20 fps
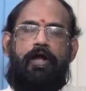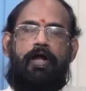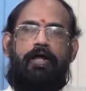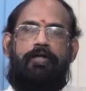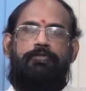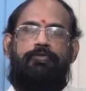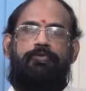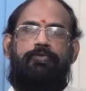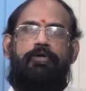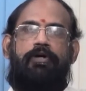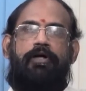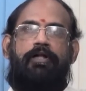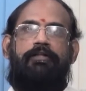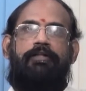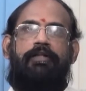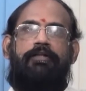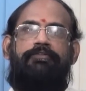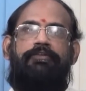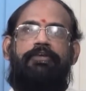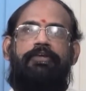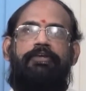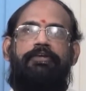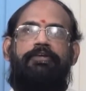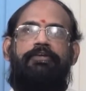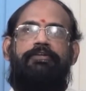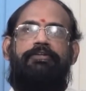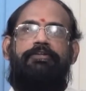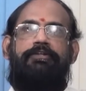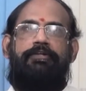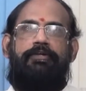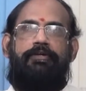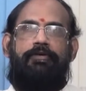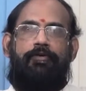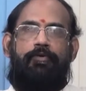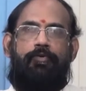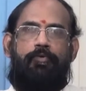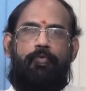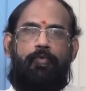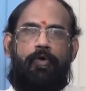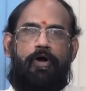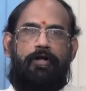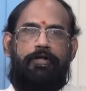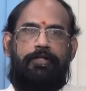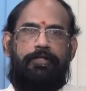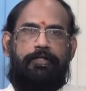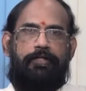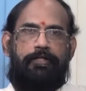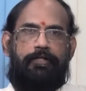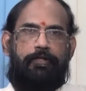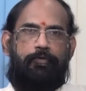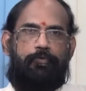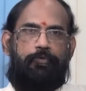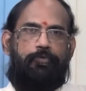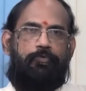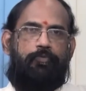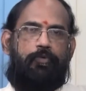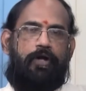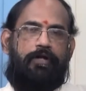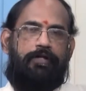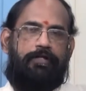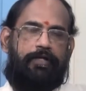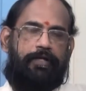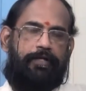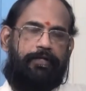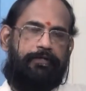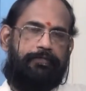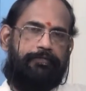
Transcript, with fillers: அது அதை செய்து வாழுகிற ஒரு வாழ்க்கை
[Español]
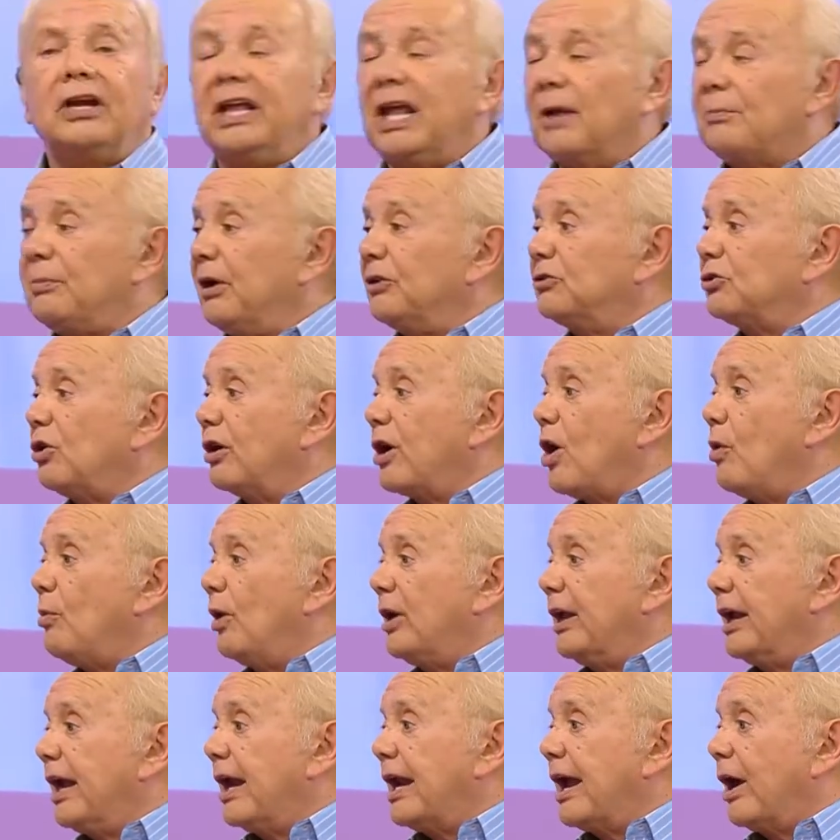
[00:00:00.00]
Y después hizo el
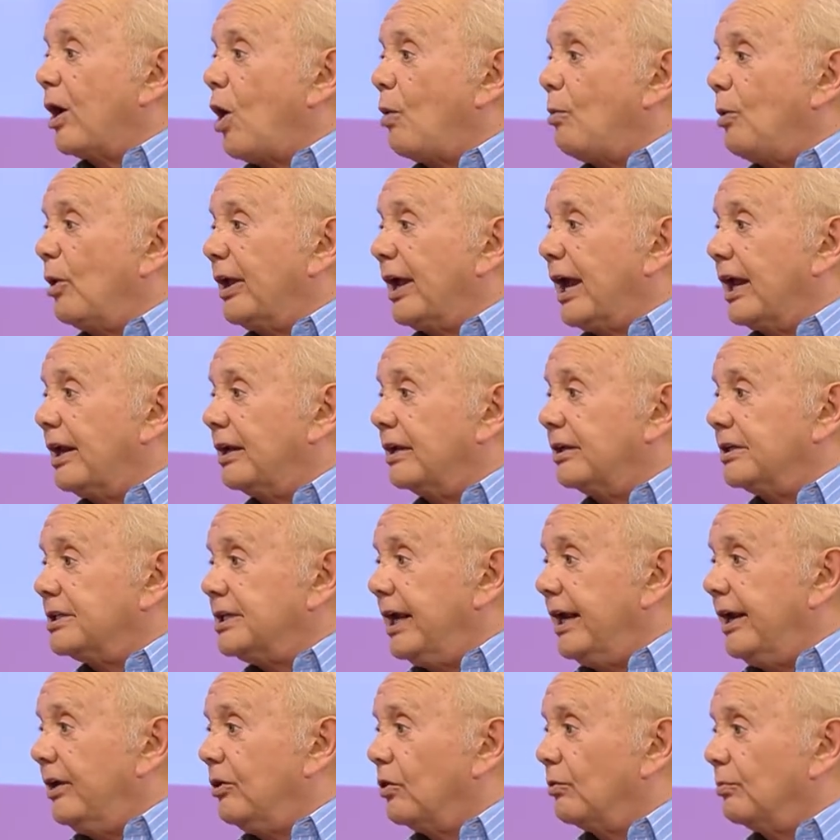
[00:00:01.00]
Caupolicán, Caupolicán
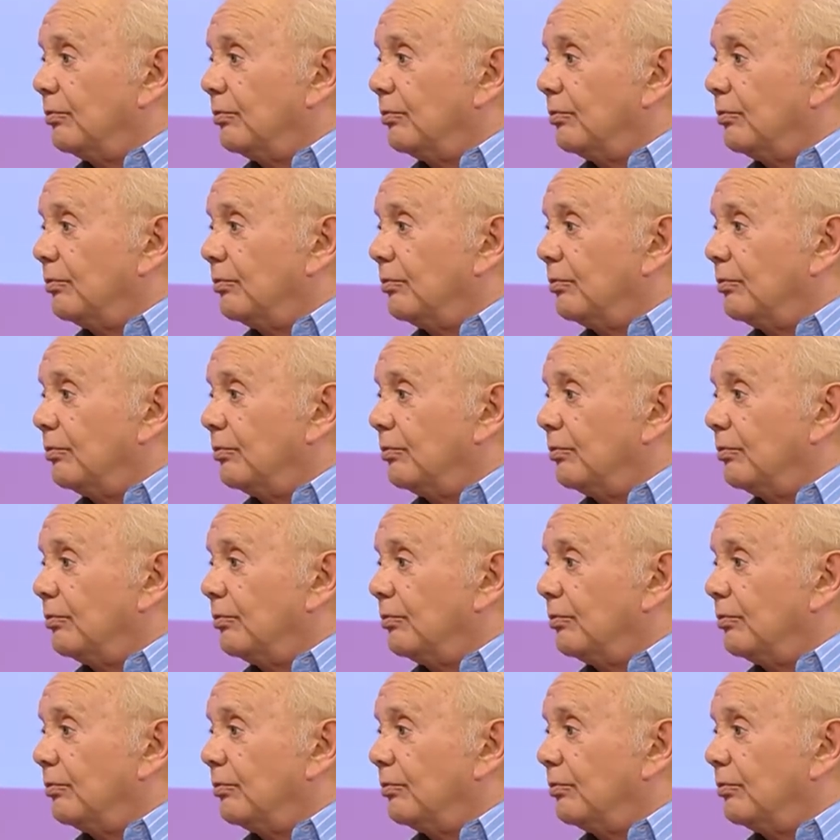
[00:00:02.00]
lleno.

----

* _About this exercise_
Without the pictures, repeat every line of the material above exactly.

* _Your solution_
20 fps
Transcript, with fillers: அது அதை செய்து வாழுகிற ஒரு வாழ்க்கை
[Español]
[00:00:00.00]
Y después hizo el
[00:00:01.00]
Caupolicán, Caupolicán
[00:00:02.00]
lleno.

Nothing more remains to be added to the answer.